■ TASK DATA ■
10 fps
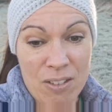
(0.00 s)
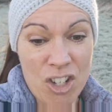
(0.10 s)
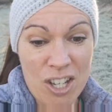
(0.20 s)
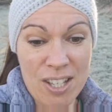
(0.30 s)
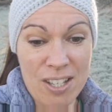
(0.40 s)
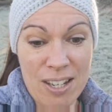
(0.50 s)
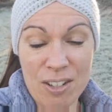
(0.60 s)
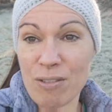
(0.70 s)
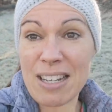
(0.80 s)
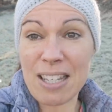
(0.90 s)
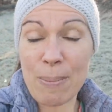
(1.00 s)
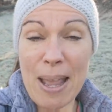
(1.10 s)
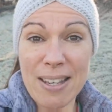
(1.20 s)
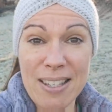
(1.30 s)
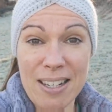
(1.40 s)
just as green
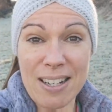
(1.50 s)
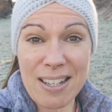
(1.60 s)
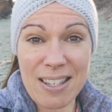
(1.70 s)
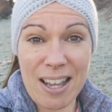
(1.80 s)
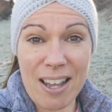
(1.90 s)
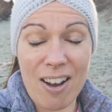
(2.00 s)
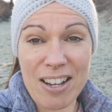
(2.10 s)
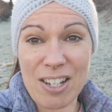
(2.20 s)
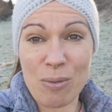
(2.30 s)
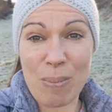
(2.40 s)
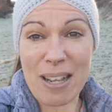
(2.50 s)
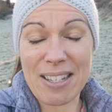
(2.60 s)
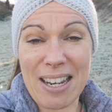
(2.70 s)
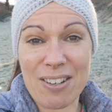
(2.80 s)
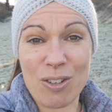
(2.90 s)
space, and it's an ideal place to
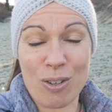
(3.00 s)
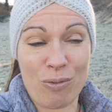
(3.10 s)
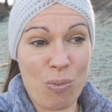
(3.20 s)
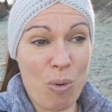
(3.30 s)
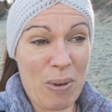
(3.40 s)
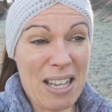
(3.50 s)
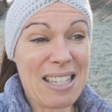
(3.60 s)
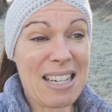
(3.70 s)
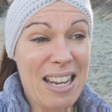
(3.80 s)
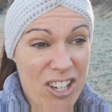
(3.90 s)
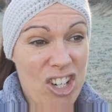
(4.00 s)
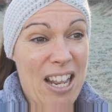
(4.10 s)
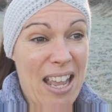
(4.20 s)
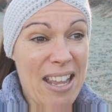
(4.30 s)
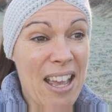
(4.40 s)
take your dogs for a walk, but it is
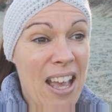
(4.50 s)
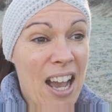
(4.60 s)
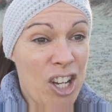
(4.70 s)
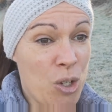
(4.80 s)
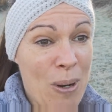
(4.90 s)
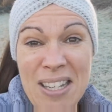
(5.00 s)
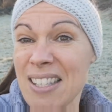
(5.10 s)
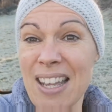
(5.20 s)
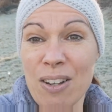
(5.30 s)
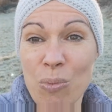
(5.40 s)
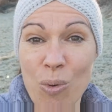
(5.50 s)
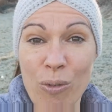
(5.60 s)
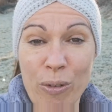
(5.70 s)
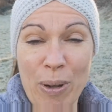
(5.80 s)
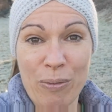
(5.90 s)
literally a 20 second walk
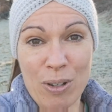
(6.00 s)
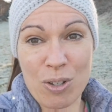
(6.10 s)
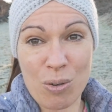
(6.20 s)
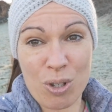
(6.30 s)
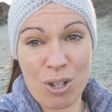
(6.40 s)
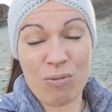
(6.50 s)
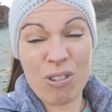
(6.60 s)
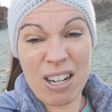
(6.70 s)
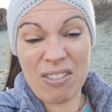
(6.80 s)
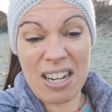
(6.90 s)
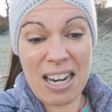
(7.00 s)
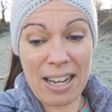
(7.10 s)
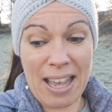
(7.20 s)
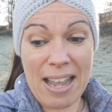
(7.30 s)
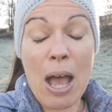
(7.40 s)
from my front door, so I'm really, really
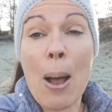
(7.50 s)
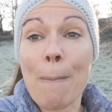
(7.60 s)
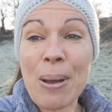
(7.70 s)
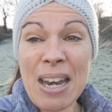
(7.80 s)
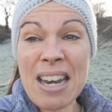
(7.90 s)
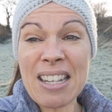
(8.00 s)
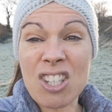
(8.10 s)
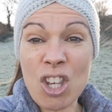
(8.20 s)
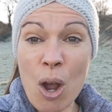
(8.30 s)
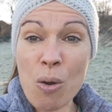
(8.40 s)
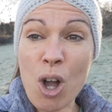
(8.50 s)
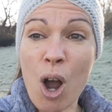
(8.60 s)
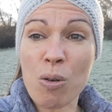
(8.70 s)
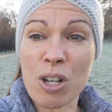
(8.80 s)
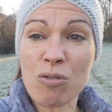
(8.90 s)
lucky. But it is so
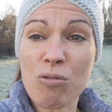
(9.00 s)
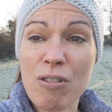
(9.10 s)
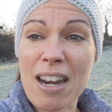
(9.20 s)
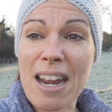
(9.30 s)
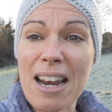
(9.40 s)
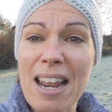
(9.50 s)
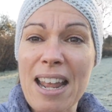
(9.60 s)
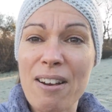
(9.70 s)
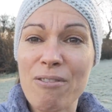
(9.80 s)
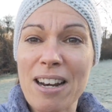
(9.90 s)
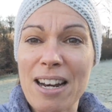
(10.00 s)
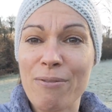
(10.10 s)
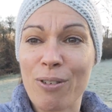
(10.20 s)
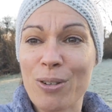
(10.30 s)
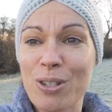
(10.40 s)
cold, it's really, really
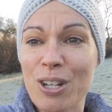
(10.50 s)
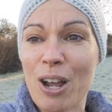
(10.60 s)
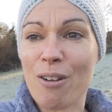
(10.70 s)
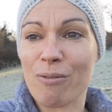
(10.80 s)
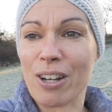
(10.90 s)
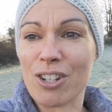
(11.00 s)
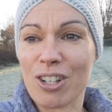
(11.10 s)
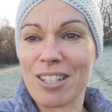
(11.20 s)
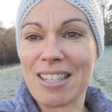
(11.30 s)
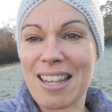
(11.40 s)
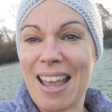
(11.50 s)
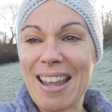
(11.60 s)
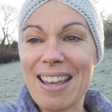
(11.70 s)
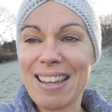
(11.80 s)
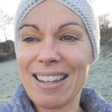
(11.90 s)
frosted over, as you can
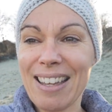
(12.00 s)
see.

■ WHAT YOU WILL DO ■
Repeat each entry above word for word, leaving every picture out.

■ THE COMPLETED TASK ■
10 fps
(0.00 s)
(0.10 s)
(0.20 s)
(0.30 s)
(0.40 s)
(0.50 s)
(0.60 s)
(0.70 s)
(0.80 s)
(0.90 s)
(1.00 s)
(1.10 s)
(1.20 s)
(1.30 s)
(1.40 s)
just as green
(1.50 s)
(1.60 s)
(1.70 s)
(1.80 s)
(1.90 s)
(2.00 s)
(2.10 s)
(2.20 s)
(2.30 s)
(2.40 s)
(2.50 s)
(2.60 s)
(2.70 s)
(2.80 s)
(2.90 s)
space, and it's an ideal place to
(3.00 s)
(3.10 s)
(3.20 s)
(3.30 s)
(3.40 s)
(3.50 s)
(3.60 s)
(3.70 s)
(3.80 s)
(3.90 s)
(4.00 s)
(4.10 s)
(4.20 s)
(4.30 s)
(4.40 s)
take your dogs for a walk, but it is
(4.50 s)
(4.60 s)
(4.70 s)
(4.80 s)
(4.90 s)
(5.00 s)
(5.10 s)
(5.20 s)
(5.30 s)
(5.40 s)
(5.50 s)
(5.60 s)
(5.70 s)
(5.80 s)
(5.90 s)
literally a 20 second walk
(6.00 s)
(6.10 s)
(6.20 s)
(6.30 s)
(6.40 s)
(6.50 s)
(6.60 s)
(6.70 s)
(6.80 s)
(6.90 s)
(7.00 s)
(7.10 s)
(7.20 s)
(7.30 s)
(7.40 s)
from my front door, so I'm really, really
(7.50 s)
(7.60 s)
(7.70 s)
(7.80 s)
(7.90 s)
(8.00 s)
(8.10 s)
(8.20 s)
(8.30 s)
(8.40 s)
(8.50 s)
(8.60 s)
(8.70 s)
(8.80 s)
(8.90 s)
lucky. But it is so
(9.00 s)
(9.10 s)
(9.20 s)
(9.30 s)
(9.40 s)
(9.50 s)
(9.60 s)
(9.70 s)
(9.80 s)
(9.90 s)
(10.00 s)
(10.10 s)
(10.20 s)
(10.30 s)
(10.40 s)
cold, it's really, really
(10.50 s)
(10.60 s)
(10.70 s)
(10.80 s)
(10.90 s)
(11.00 s)
(11.10 s)
(11.20 s)
(11.30 s)
(11.40 s)
(11.50 s)
(11.60 s)
(11.70 s)
(11.80 s)
(11.90 s)
frosted over, as you can
(12.00 s)
see.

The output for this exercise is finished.